Sócrates foi filho de uma parteira, ele afirmava que assim como ela tinha como função colocar
no mundo o que era do outro. O que ele realizava era o partejamento do saber em seus
interlocutores, mesmo sobre o que eles julgavam não saber. Era fazendo perguntas aos seus
interlocutores que o saber não sabido era produzido. Se existe continuidade entre o procedimento
socrático e o analítico, certamente o analista não alguém mudo durante seus atendimentos, mas
alguém que fazer boas questões.
O analista não é alguém que sabe antecipadamente sobre o que sustenta o sofrimento do
paciente, é justamente por estar nessa posição que ele pode lançar perguntas. São elas que
possibilitam que surja novas articulações na fala do paciente, criando no contexto analítico o efeito
produzido pelo saber inesperado.
Platão constrói sua teoria da reminiscência com o objetivo de justificar o surgimento desse saber
inesperado produzido no interlocutor. Segundo ele, todos tínhamos acesso através da alma às
formas perfeitas e quando encarnamos no corpo elas foram esquecidas. A função do filósofo,
assim, estaria em fazer com que seu interlocutor recordasse dessas formas. O saber sempre existiu,
bastava apenas que fosse lembrado em cada um com o auxílio do filósofo, retirando o interlocutor
de sua ignorância.
A partir desse ponto o filósofo e o psicanalista se distanciam, pois, o engano em psicanálise é
estrutural e não se emancipa dele, como queria Platão. Assim como não parece ser uma hipótese
necessária à psicanálise que o saber já estava em posse do paciente. Afinal de contas, onde estava
o inconsciente antes de uma sessão? Lacan responderia que em lugar algum e simultaneamente
que esteve sempre presente. O inconsciente não é recordado, mas produzido. E quando isso ocorre,
o feito produzido é que o saber não sabido sempre existiu.

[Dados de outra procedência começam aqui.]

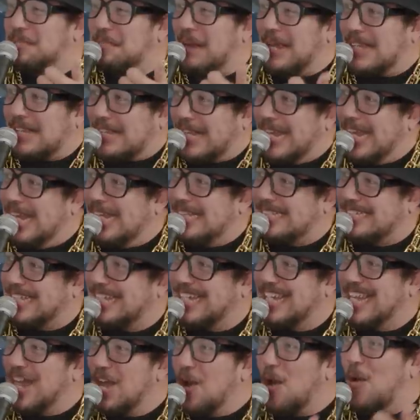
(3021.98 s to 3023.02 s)
the
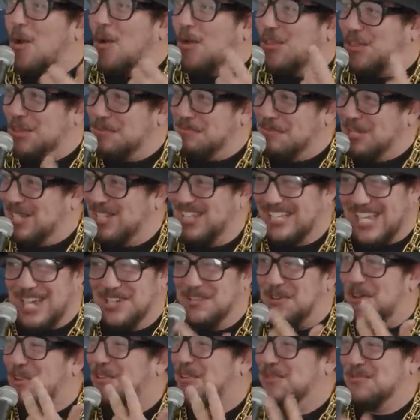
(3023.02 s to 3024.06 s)
Mylanta, all the milk
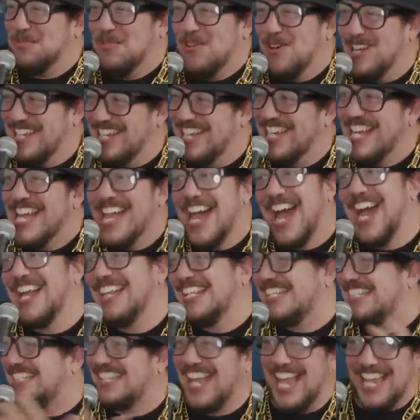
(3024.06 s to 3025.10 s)
and all the water, and
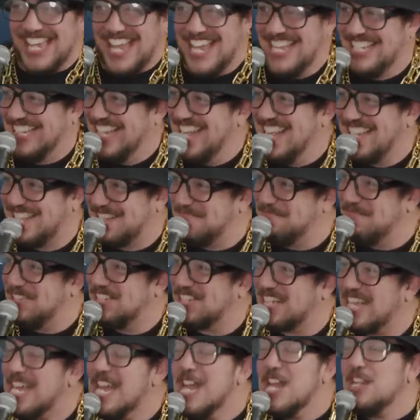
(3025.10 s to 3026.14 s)
a second glass of
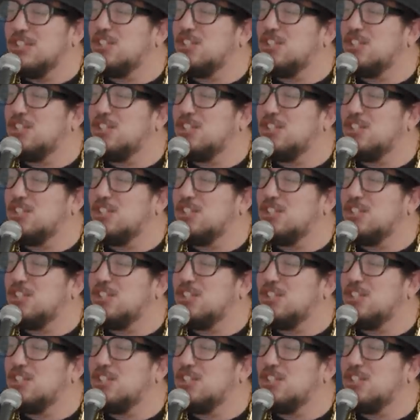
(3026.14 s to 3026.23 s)
milk.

Referências bibliográficas
CORDERO, Néstor Luis. A invenção da filosofia. São Paulo: Odysseus, 2011.
GHIRALDELLI, Paulo. Sócrates pensador e educador: a filosofia do conhece-te a ti mesmo. São
Paulo: Cortez, 2015.
KOYRÉ, Alexandre. (1973). Estudos de história do pensamento científico. Rio de Janeiro:
Forense, 2011.
LACAN, Jacques. (1965). A ciência e a verdade. Em: Escritos. Rio de Janeiro: Jorge Zahar, 1998.
______. (1960-1). O seminário, livro 8: a transferência. Rio de Janeiro: Jorge Zahar, 1992.
______. (1969-70). O seminário, livro 17: o avesso da psicanálise. Rio de Janeiro: Jorge Zahar,
1992.
______. (1975). Joyce, o sintoma. Em: Outros Escritos. Rio de Janeiro: Jorge Zahar, 2003.